[DATA EXCERPTS — start]

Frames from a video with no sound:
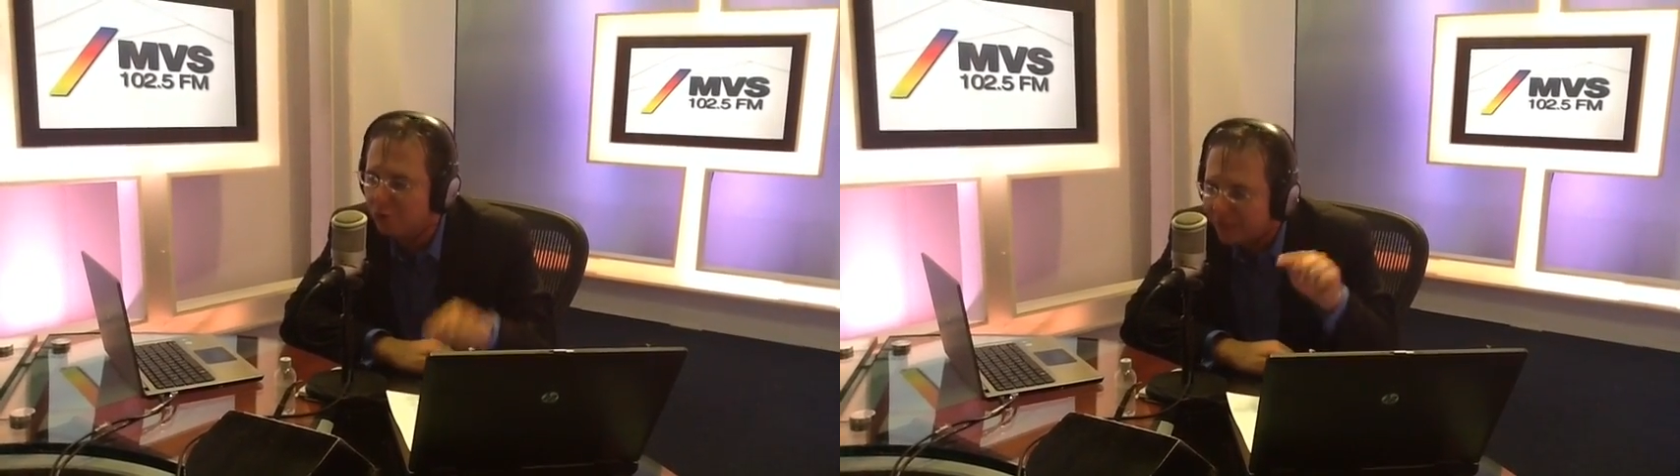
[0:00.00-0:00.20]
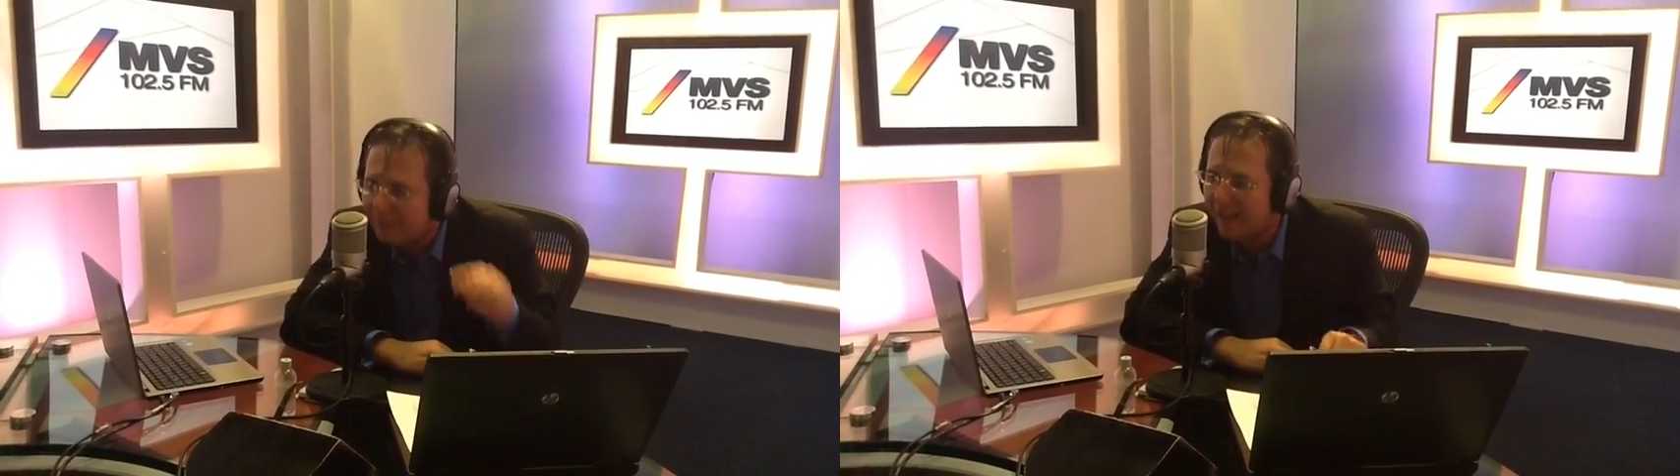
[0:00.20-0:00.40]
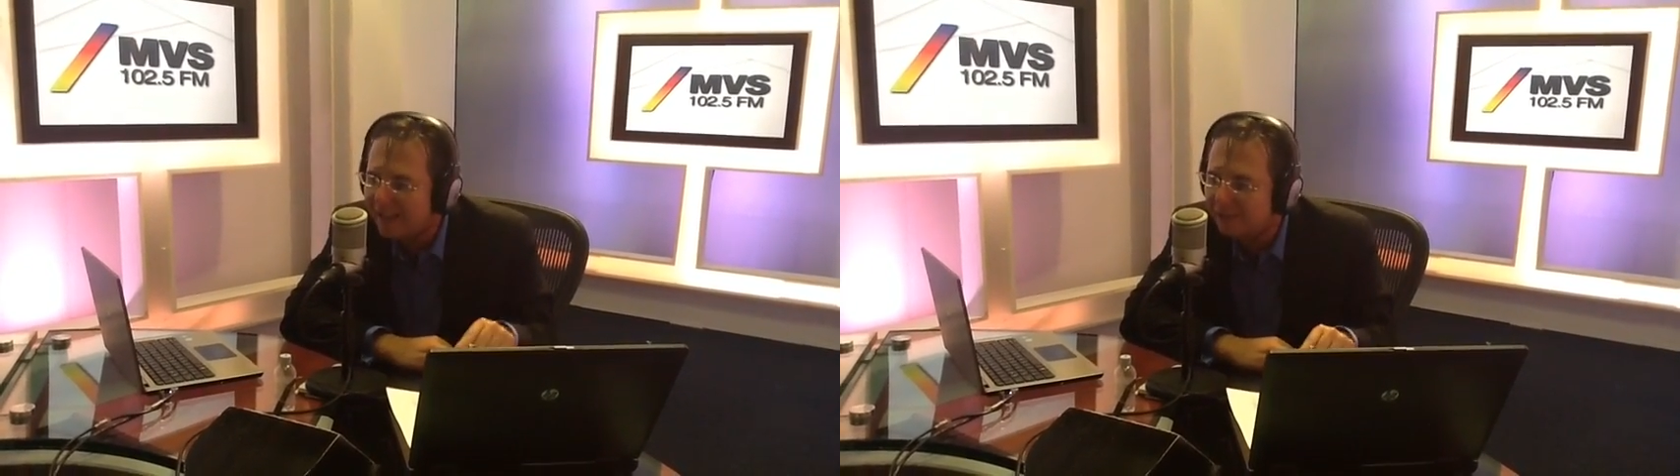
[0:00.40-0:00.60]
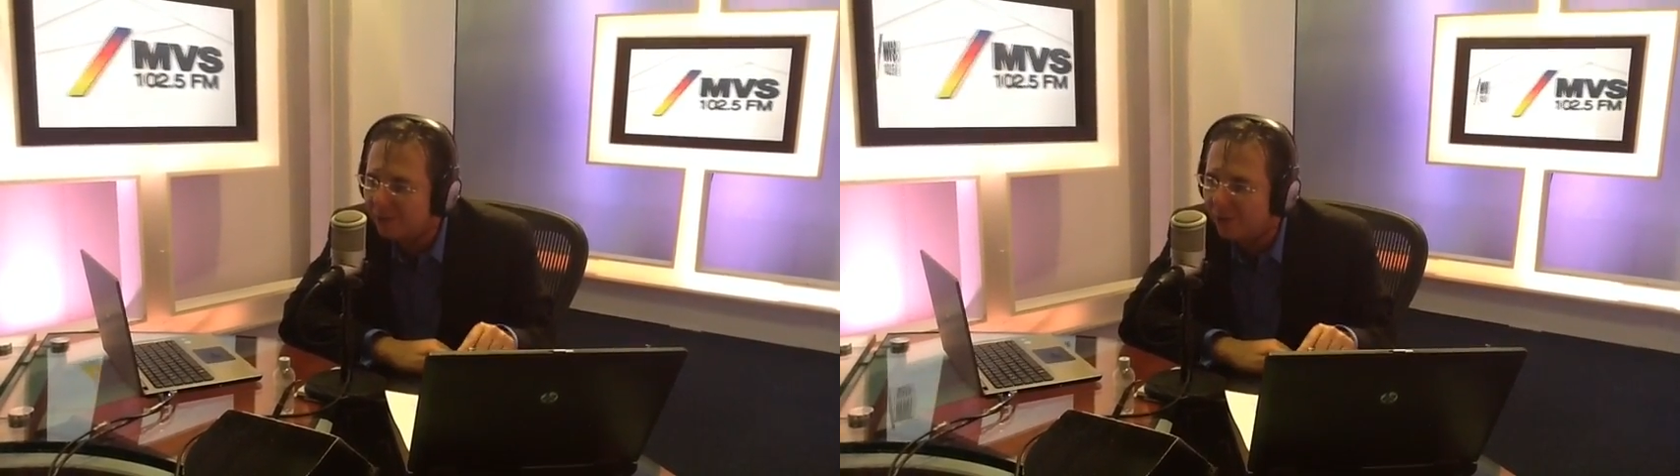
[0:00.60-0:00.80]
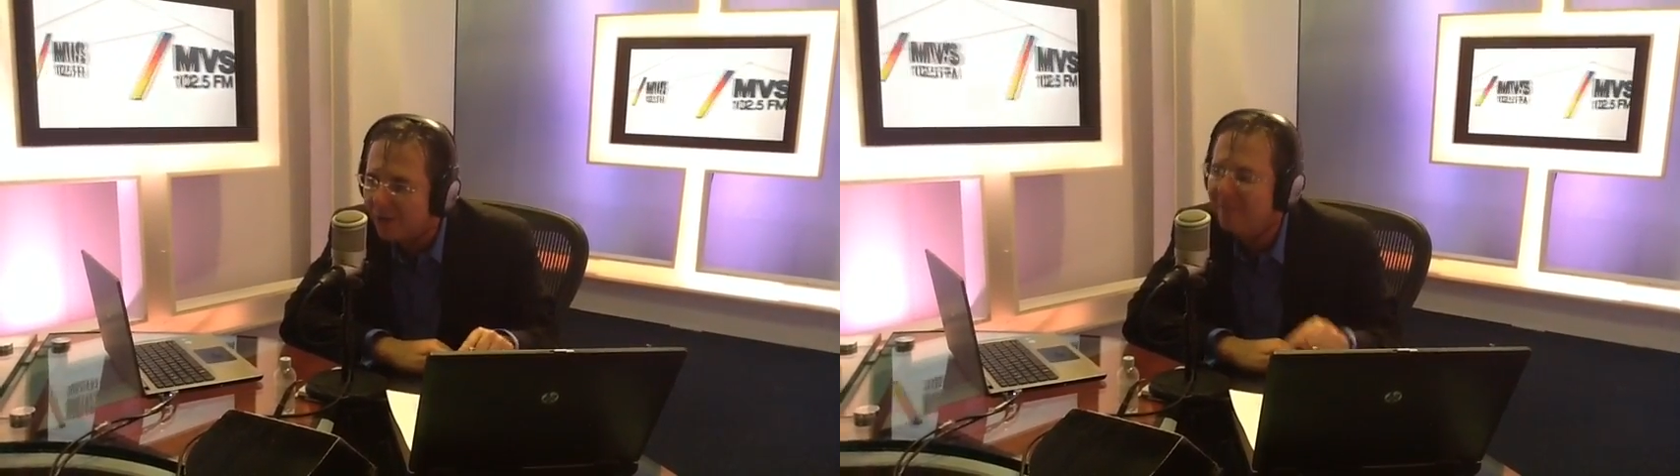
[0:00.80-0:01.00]
Ser
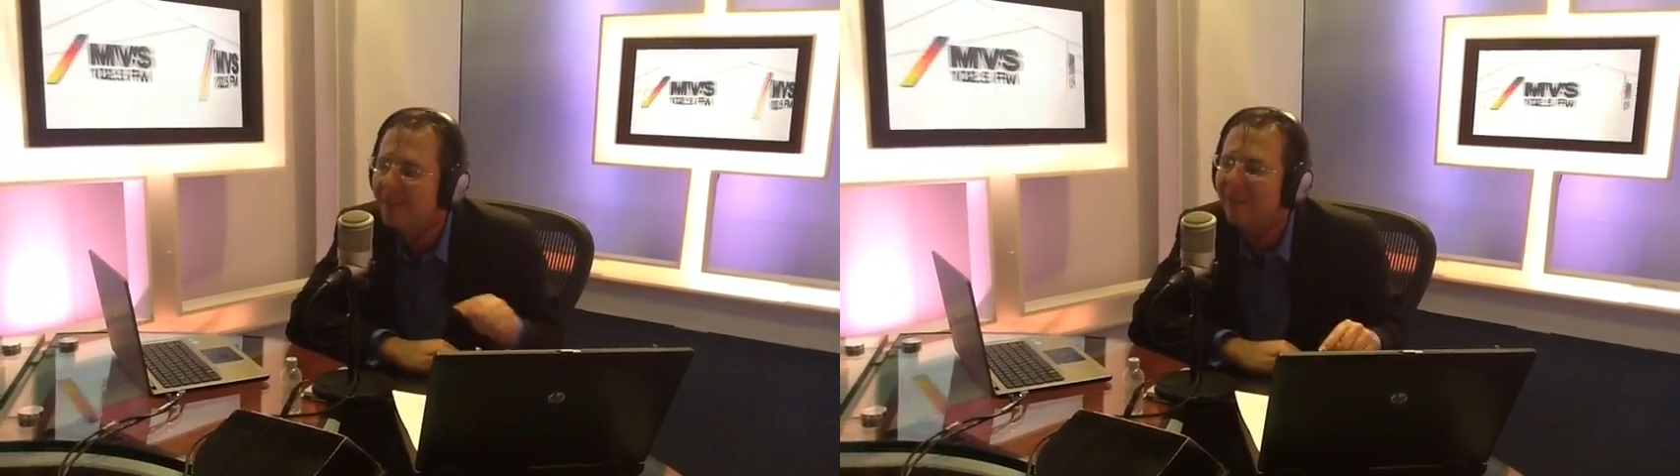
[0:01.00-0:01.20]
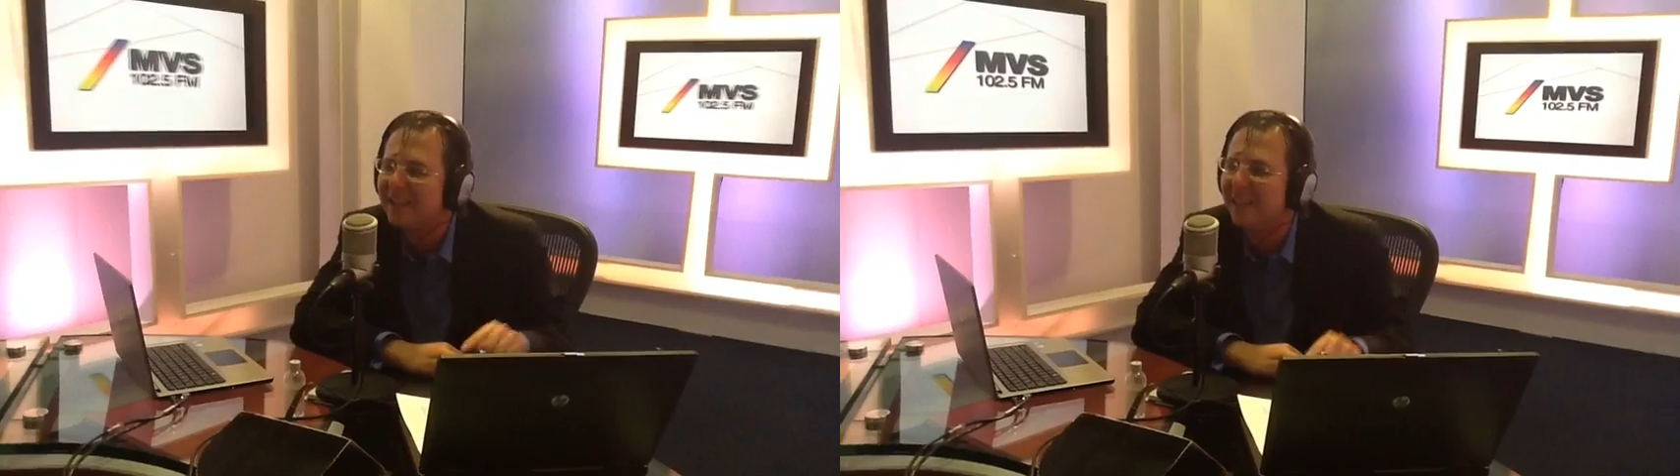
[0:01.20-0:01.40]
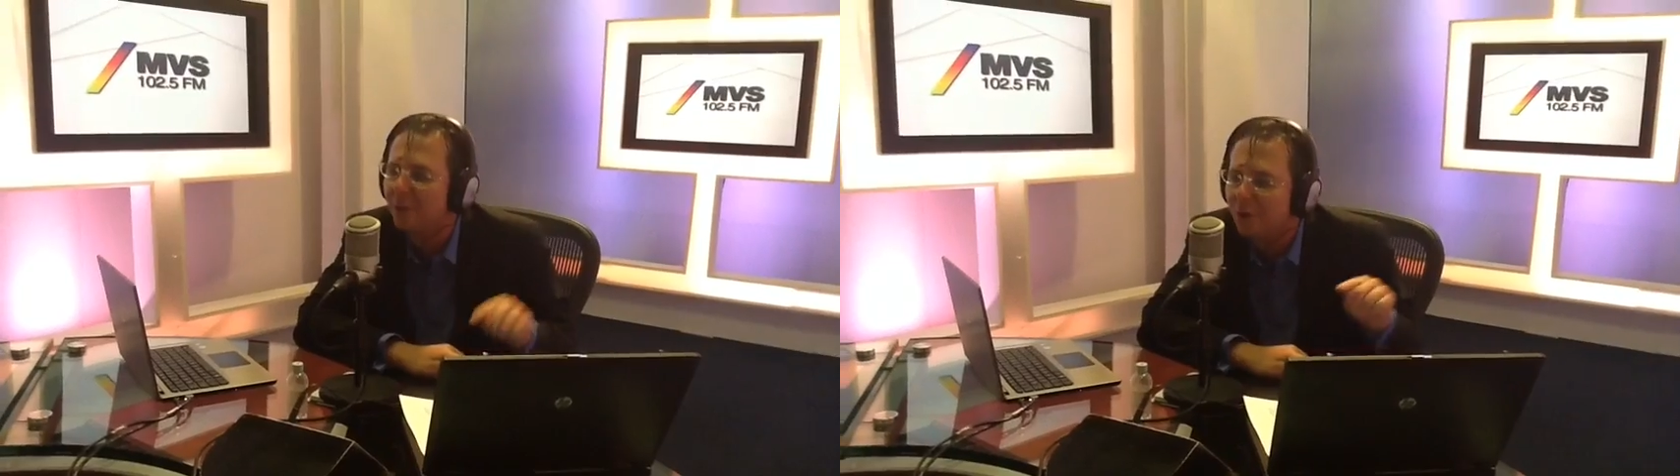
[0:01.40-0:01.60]
maestro debe de ser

[DATA EXCERPTS — finish]

WORK ITEM -> Repeat the records above exactly, without pictures.

RESULT ->
Frames from a video with no sound:
[0:00.00-0:00.20]
[0:00.20-0:00.40]
[0:00.40-0:00.60]
[0:00.60-0:00.80]
[0:00.80-0:01.00]
Ser
[0:01.00-0:01.20]
[0:01.20-0:01.40]
[0:01.40-0:01.60]
maestro debe de ser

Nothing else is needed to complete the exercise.